(Record set):
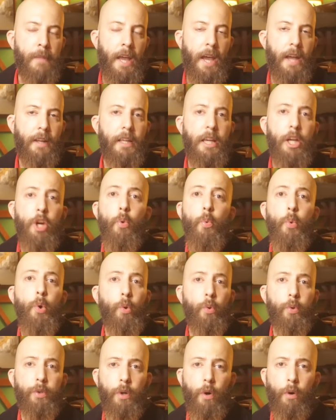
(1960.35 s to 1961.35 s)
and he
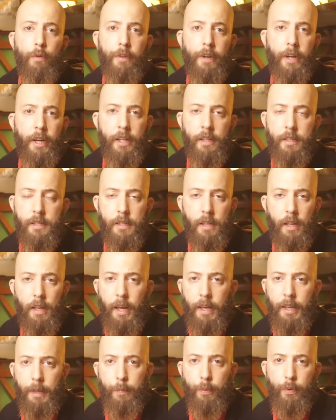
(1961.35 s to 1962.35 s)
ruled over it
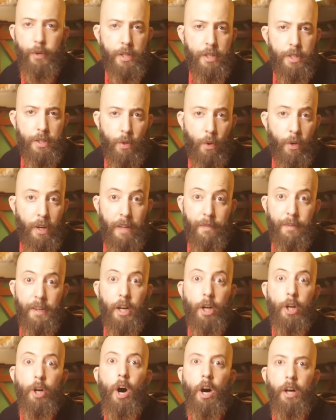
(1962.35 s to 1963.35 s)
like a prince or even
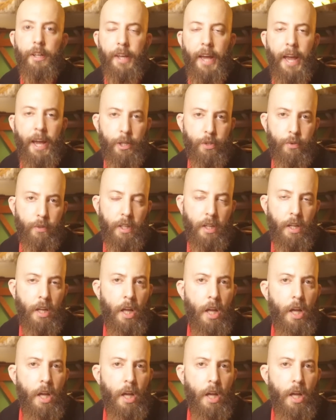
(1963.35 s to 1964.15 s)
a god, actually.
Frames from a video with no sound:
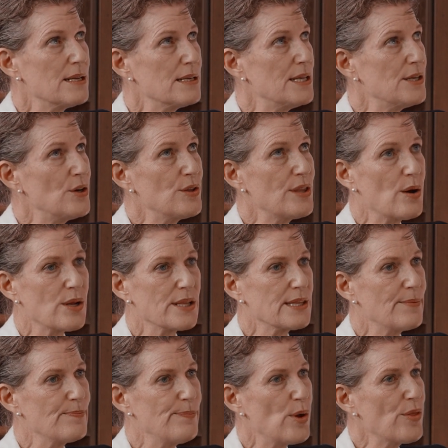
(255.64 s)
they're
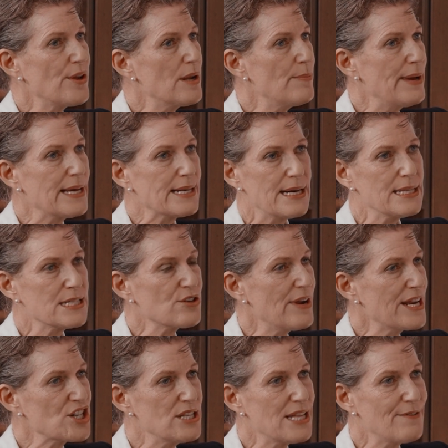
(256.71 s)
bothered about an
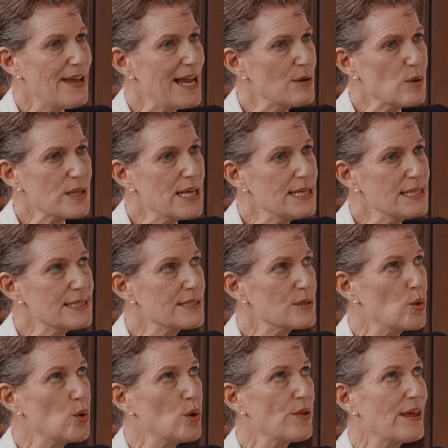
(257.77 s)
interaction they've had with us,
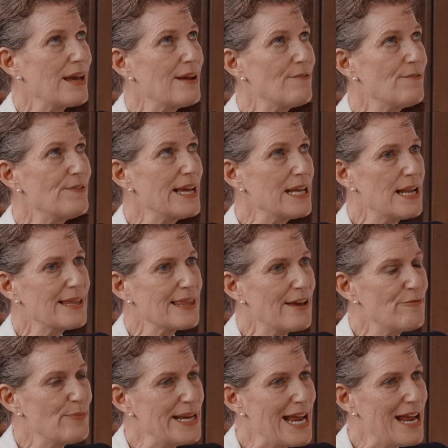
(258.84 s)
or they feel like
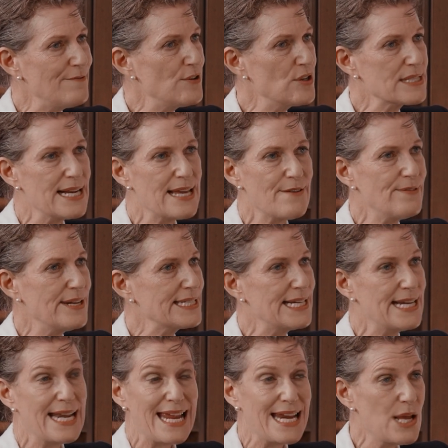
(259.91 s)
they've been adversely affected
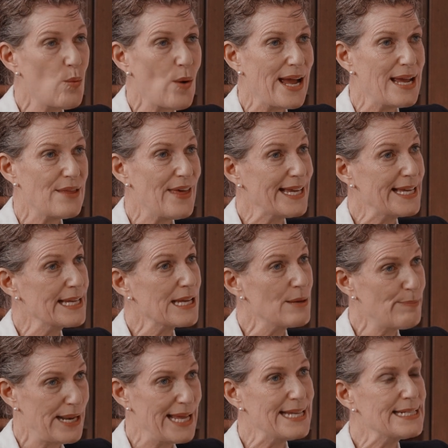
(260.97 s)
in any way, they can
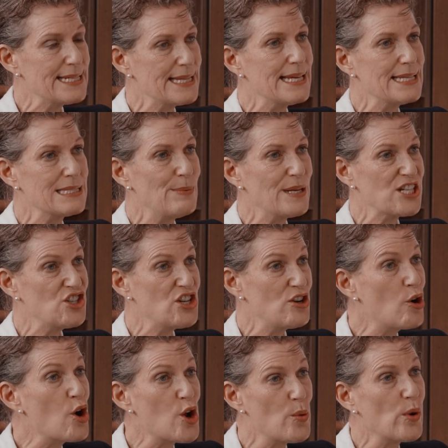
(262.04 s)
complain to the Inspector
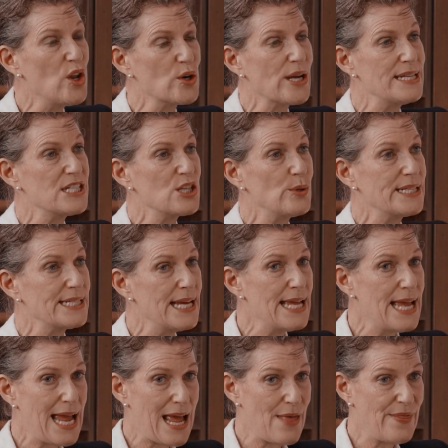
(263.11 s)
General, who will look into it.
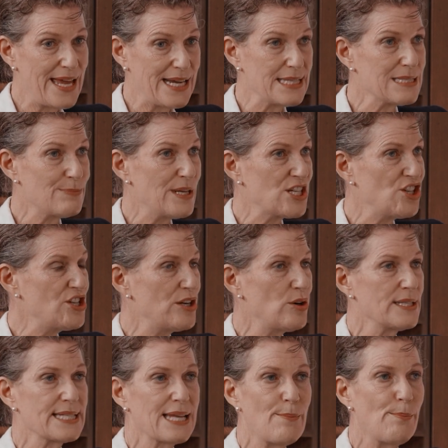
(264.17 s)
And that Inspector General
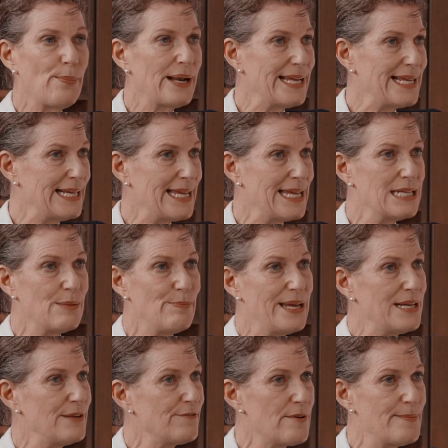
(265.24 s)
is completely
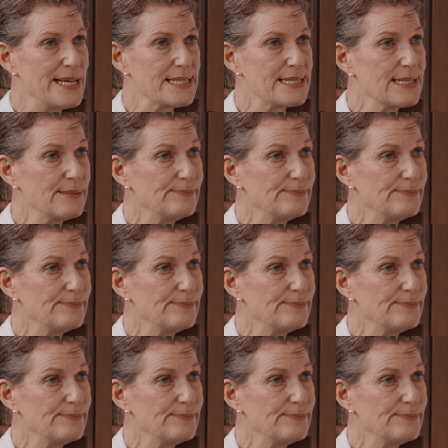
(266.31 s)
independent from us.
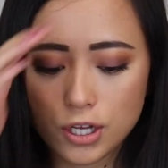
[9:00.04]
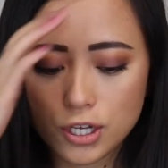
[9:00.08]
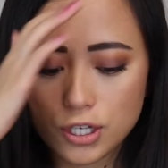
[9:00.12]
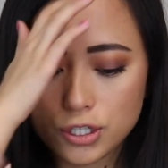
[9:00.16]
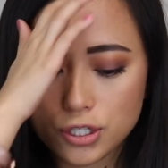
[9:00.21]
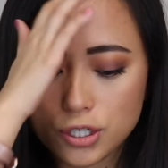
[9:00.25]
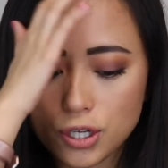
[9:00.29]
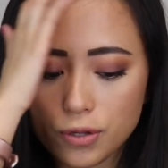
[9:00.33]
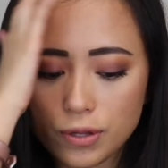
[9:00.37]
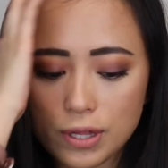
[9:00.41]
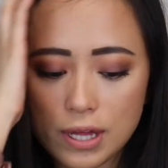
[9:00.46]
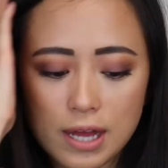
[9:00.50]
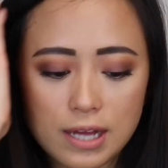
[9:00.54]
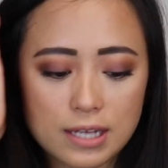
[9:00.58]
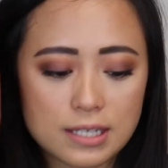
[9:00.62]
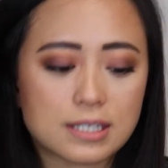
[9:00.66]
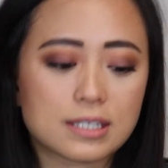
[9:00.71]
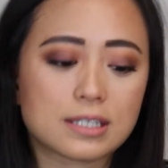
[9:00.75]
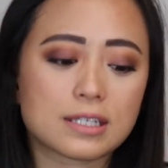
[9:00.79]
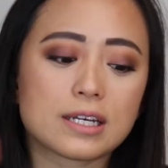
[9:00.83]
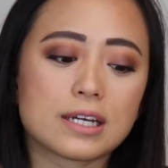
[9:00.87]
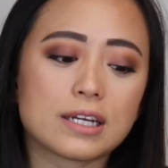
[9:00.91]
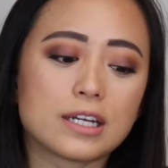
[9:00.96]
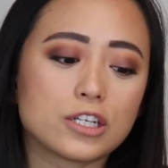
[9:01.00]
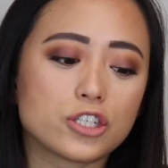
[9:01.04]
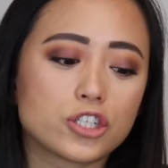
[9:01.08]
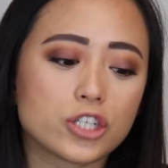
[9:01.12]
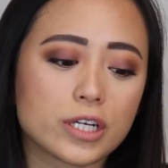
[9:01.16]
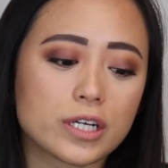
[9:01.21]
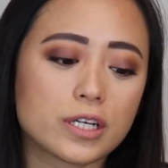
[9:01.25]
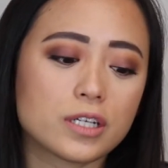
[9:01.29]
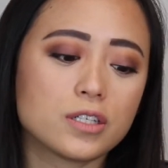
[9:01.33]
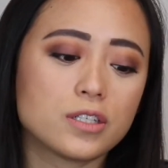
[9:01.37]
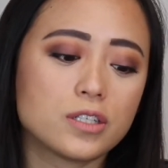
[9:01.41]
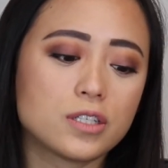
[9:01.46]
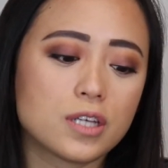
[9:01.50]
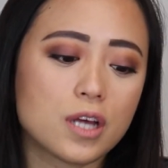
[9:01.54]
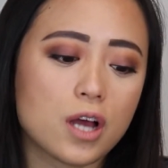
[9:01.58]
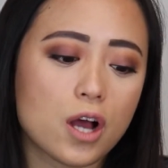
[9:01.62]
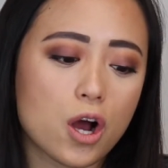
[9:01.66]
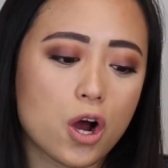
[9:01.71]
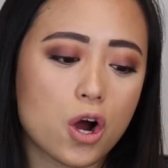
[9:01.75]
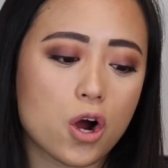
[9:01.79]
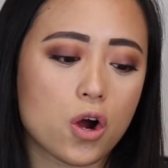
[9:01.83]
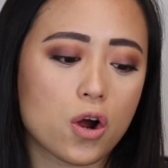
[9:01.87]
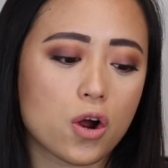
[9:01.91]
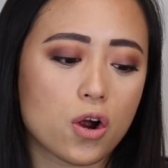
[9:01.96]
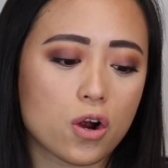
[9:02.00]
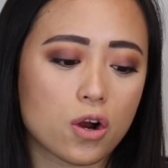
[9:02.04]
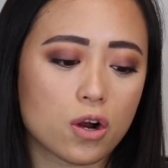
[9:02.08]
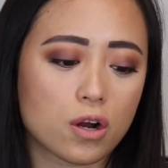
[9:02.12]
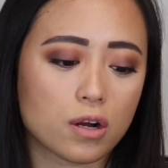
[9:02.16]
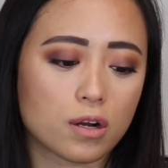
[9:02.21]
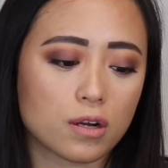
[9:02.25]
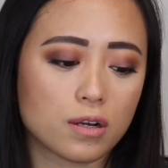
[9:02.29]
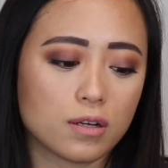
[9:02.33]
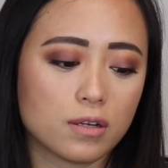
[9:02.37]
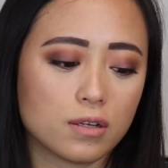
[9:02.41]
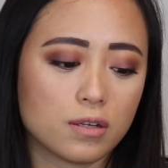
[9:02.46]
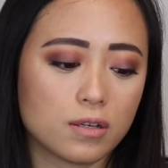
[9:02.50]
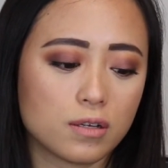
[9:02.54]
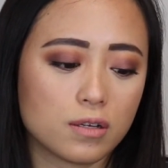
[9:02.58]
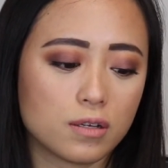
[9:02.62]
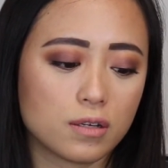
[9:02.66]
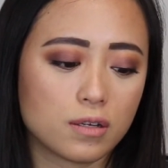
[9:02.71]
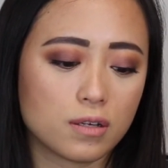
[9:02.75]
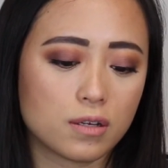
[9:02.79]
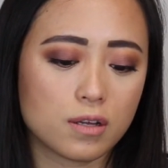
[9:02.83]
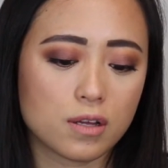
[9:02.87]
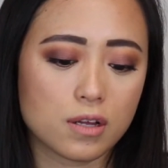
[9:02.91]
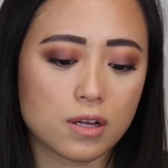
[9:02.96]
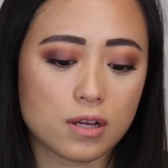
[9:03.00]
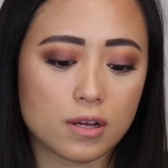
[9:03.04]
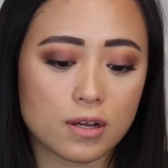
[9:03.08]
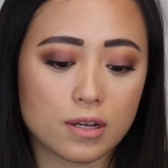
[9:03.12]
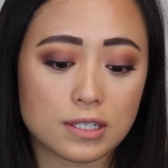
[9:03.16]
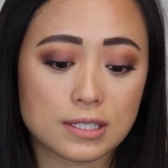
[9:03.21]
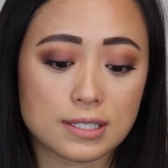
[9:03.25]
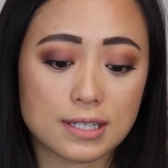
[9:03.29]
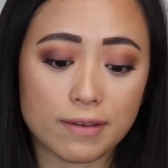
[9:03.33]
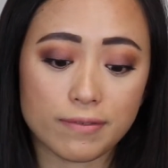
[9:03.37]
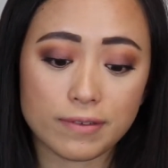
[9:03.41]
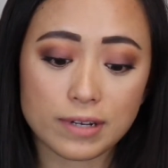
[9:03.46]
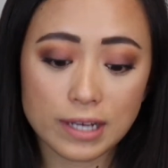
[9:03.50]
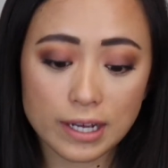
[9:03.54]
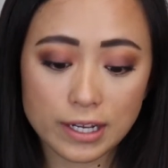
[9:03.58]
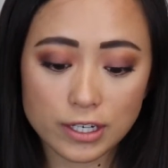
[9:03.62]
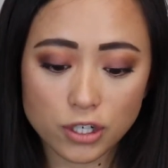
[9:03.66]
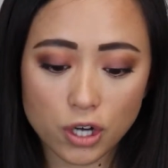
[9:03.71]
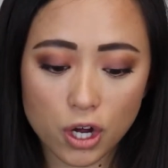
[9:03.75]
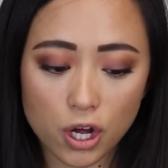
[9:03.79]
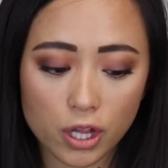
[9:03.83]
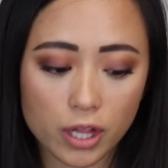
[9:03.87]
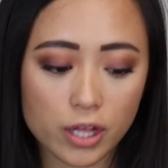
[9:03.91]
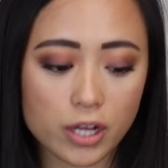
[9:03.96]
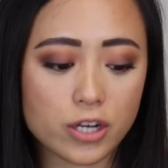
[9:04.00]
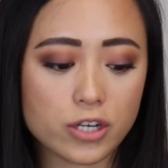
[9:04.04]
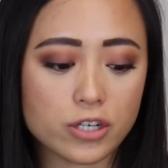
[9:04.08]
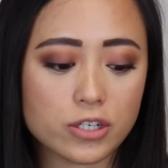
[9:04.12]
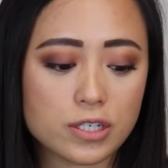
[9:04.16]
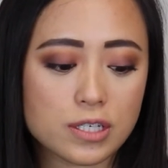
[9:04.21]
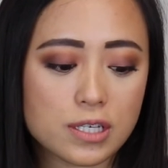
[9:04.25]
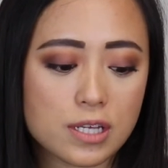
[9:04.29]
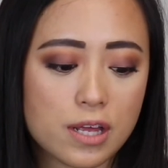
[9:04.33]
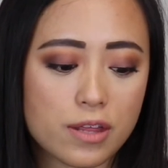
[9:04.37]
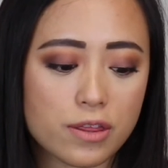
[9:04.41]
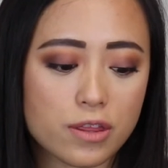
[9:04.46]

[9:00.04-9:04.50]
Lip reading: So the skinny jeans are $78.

(What needs to be done): Word for word, restate all of the data, but do not copy the pictures.

(Exercise answer):
(1960.35 s to 1961.35 s)
and he
(1961.35 s to 1962.35 s)
ruled over it
(1962.35 s to 1963.35 s)
like a prince or even
(1963.35 s to 1964.15 s)
a god, actually.
Frames from a video with no sound:
(255.64 s)
they're
(256.71 s)
bothered about an
(257.77 s)
interaction they've had with us,
(258.84 s)
or they feel like
(259.91 s)
they've been adversely affected
(260.97 s)
in any way, they can
(262.04 s)
complain to the Inspector
(263.11 s)
General, who will look into it.
(264.17 s)
And that Inspector General
(265.24 s)
is completely
(266.31 s)
independent from us.
[9:00.04]
[9:00.08]
[9:00.12]
[9:00.16]
[9:00.21]
[9:00.25]
[9:00.29]
[9:00.33]
[9:00.37]
[9:00.41]
[9:00.46]
[9:00.50]
[9:00.54]
[9:00.58]
[9:00.62]
[9:00.66]
[9:00.71]
[9:00.75]
[9:00.79]
[9:00.83]
[9:00.87]
[9:00.91]
[9:00.96]
[9:01.00]
[9:01.04]
[9:01.08]
[9:01.12]
[9:01.16]
[9:01.21]
[9:01.25]
[9:01.29]
[9:01.33]
[9:01.37]
[9:01.41]
[9:01.46]
[9:01.50]
[9:01.54]
[9:01.58]
[9:01.62]
[9:01.66]
[9:01.71]
[9:01.75]
[9:01.79]
[9:01.83]
[9:01.87]
[9:01.91]
[9:01.96]
[9:02.00]
[9:02.04]
[9:02.08]
[9:02.12]
[9:02.16]
[9:02.21]
[9:02.25]
[9:02.29]
[9:02.33]
[9:02.37]
[9:02.41]
[9:02.46]
[9:02.50]
[9:02.54]
[9:02.58]
[9:02.62]
[9:02.66]
[9:02.71]
[9:02.75]
[9:02.79]
[9:02.83]
[9:02.87]
[9:02.91]
[9:02.96]
[9:03.00]
[9:03.04]
[9:03.08]
[9:03.12]
[9:03.16]
[9:03.21]
[9:03.25]
[9:03.29]
[9:03.33]
[9:03.37]
[9:03.41]
[9:03.46]
[9:03.50]
[9:03.54]
[9:03.58]
[9:03.62]
[9:03.66]
[9:03.71]
[9:03.75]
[9:03.79]
[9:03.83]
[9:03.87]
[9:03.91]
[9:03.96]
[9:04.00]
[9:04.04]
[9:04.08]
[9:04.12]
[9:04.16]
[9:04.21]
[9:04.25]
[9:04.29]
[9:04.33]
[9:04.37]
[9:04.41]
[9:04.46]

[9:00.04-9:04.50]
Lip reading: So the skinny jeans are $78.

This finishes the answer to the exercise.